Aspirational lifestyle bloggers – the victims of COVID-19 that no one’s talking about. Well, why would they? In these strange and unpredictable times, having your main achievement being a big social following because you look good or you’ve got a luxurious lifestyle has become, to put it mildly, irrelevant.

If you’re one of those gleefully hailing the end of the influencer era, though, I’d argue that you’re completely wrong – and I’ve got stats to back it up. Research has found that influencers are attracting a huge amount of traffic at this time. Not only have they drawn four times the engagement that brands have on Instagram in the past two months, but in those farewell first two weeks of March (which feel like a lifetime ago), engagement with posts tagged #ad on Instagram were up 76%.

What’s really happening here is that it’s now glaringly obvious which influencers have a purpose and which ones do not.

Brands need to understand the ‘new normal’ in influencer marketing
Even prior to the pandemic and ensuing lockdowns, the nature of influencer marketing was shifting. The influencer backlash has been rearing its head for a while, and brands have been recognising that buying a single post from one of social media’s big hitters – while hugely effective in terms of reach – diminishes the authenticity that true cultural relevance requires.

Consequently, influencer strategies that combine those big hitters with a carefully curated group of micro-influencers were already becoming a ‘new normal’. In lockdown, this shift – like many others – has simply been accelerated.

The last two months have seen our lives change drastically, and in turn, so have our needs and vocations. From the cocoons of our homes, we’ve transformed into home-schoolers, chefs, mask makers and office managers, all the while coping with the collective trauma of isolation, boredom and anxiety.

Some influencers got the tone wrong, flouting the rules, moaning about their changed circumstances, or claiming that the pandemic has been a great equaliser when, in fact, it’s shone a light on some of the deepest inequalities in contemporary society.

But others have adapted to this new world, recognised what we’re going through and made hugely positive contributions. And these are the influencers brands should be looking to connect with right now, because the numbers suggest that they are still generating far higher engagement than brands.

Median engagement rates for influencers were a massive 43 times higher per post for influencers than for advertisers in the past two months (259,307 versus 5,906), according to CrowdTangle comparisons of the top 3,500 influencers versus the top 3,500 brands on Instagram.

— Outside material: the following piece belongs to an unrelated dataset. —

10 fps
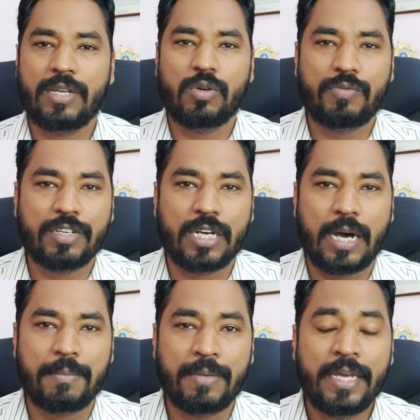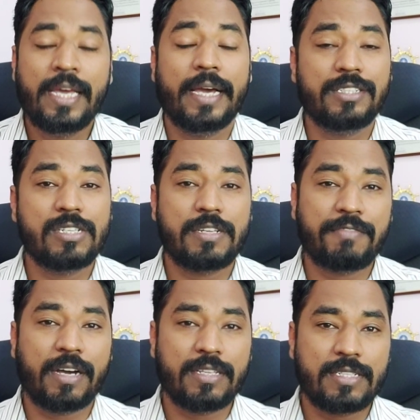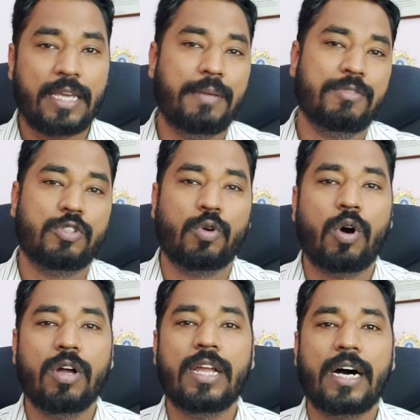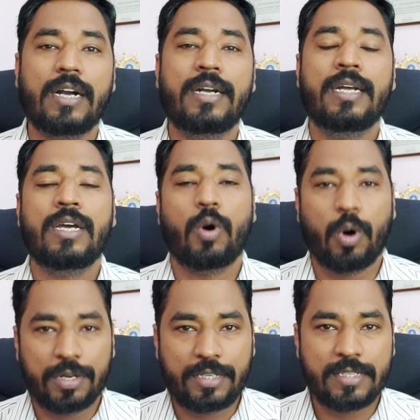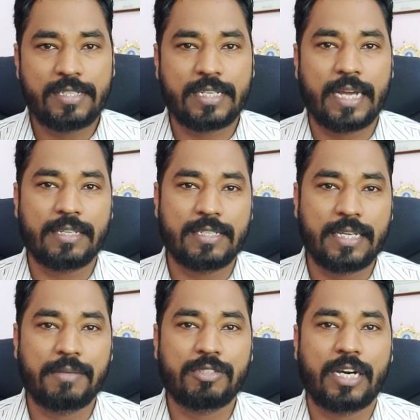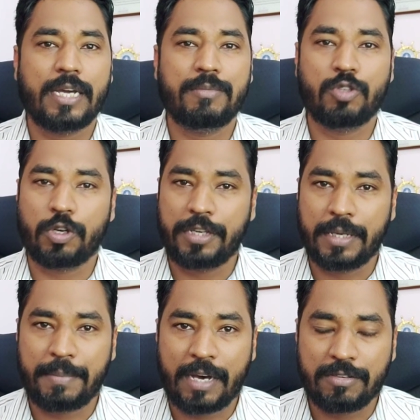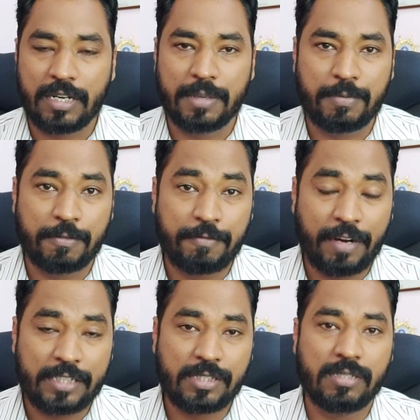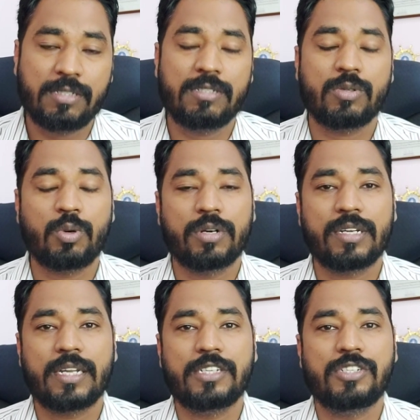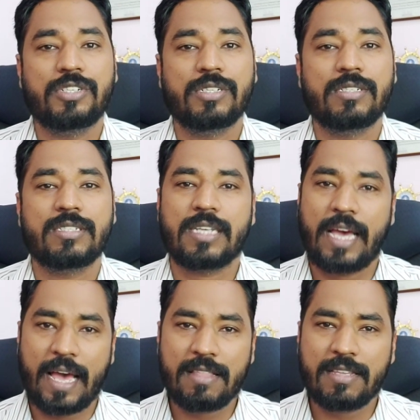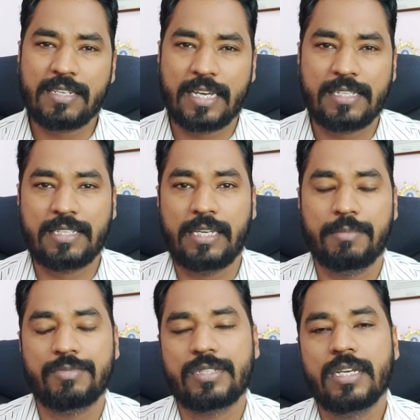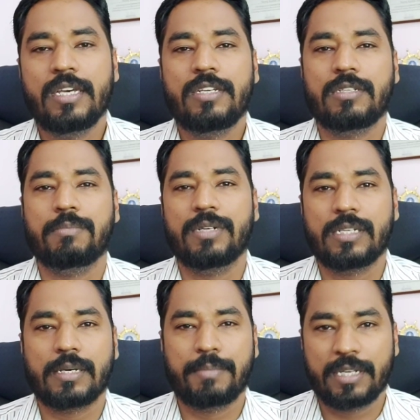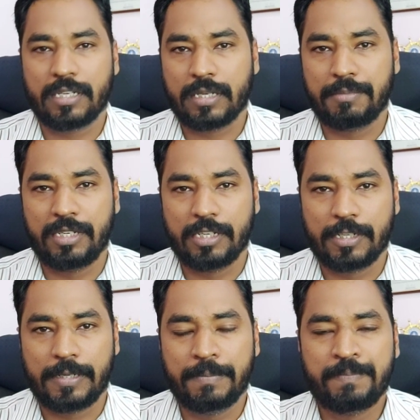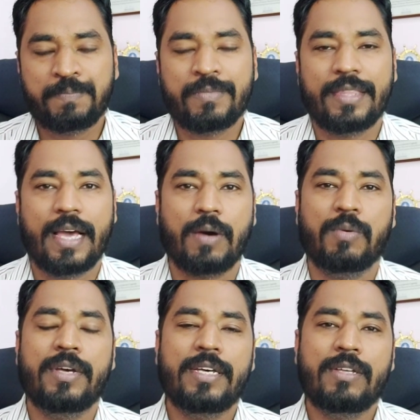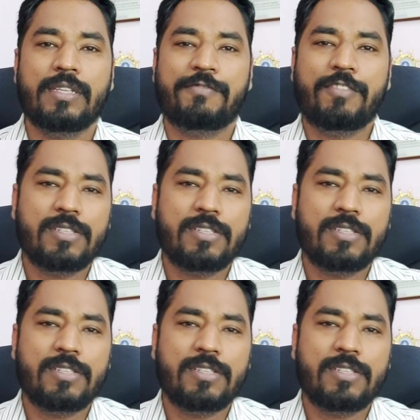can overcome and justify the same to all our audience, at the same time talking about our professionals, organizations, and the test teams to build a better community. Now, the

Influencers are adapting in creative ways
Joe Wicks is the most famous example, transforming himself from fitness coach to PE teacher and making himself an integral part of the day for thousands of households across the country. He’s managed to raise an incredible £200,000 for the NHS at the same time.

But plenty of lesser-known figures have also adapted – the author Emma Scott-Child, for instance. She’s been using her Instagram to create useful home-schooling art lessons for ‘parents who hate craft’. Penguin Random House, publisher of the works of Beatrix Potter books, took note and made the Peter Rabbit assets available to Emma, who has incorporated them into a series of posts.

The beauty blogger Mikai McDermott is another interesting influencer. She has adapted her content, both by creating tutorials for at-home hair and skin tips, but also by sharing her home cooking.

“People want content that’s relevant to their reality,” says Flex Mami, an Australia music and lifestyle influencer Flex Mami we interviewed in our Will Influencers Still Add Value After Lockdown? report. “My audience no longer responds well to beauty tutorials and applying makeup because it doesn’t suit their reality. They respond to videos of me putting up wall art, cooking or things that are attributed to what it means to be at home.”

Comedian Mo Gilligan has been streaming live commentary of television shows – not only very, very funny, but a great way to create a sense of community and provide interaction for those who are isolated.

There’s a need for ‘considered and reflective’ content
These responses are supporting the current needs thrown up by this crisis, but our needs are constantly evolving and changing. Talented creators are adapting in real-time, engaging with their audiences daily, and demonstrating their flexibility and creativity amid the circumstances. It’s exciting to see how they’re responding, and will continue to respond.

As Flex Mami puts it: “There is a bigger pressure now to find a more creative way to execute your content. Audiences still want to see the minutiae of your day, but not in the way you saw it before. As the stages of COVID-19 change, they want to see content that’s considered and reflective of that.”

The brands with the smartest marketers are watching closely, ready to work out if there are opportunities for them to add value. Influencer marketing isn’t dead, but it’s changing, and it has been for a while. With the needs created by COVID-19 supercharging this evolution, it’s never been more interesting to be involved.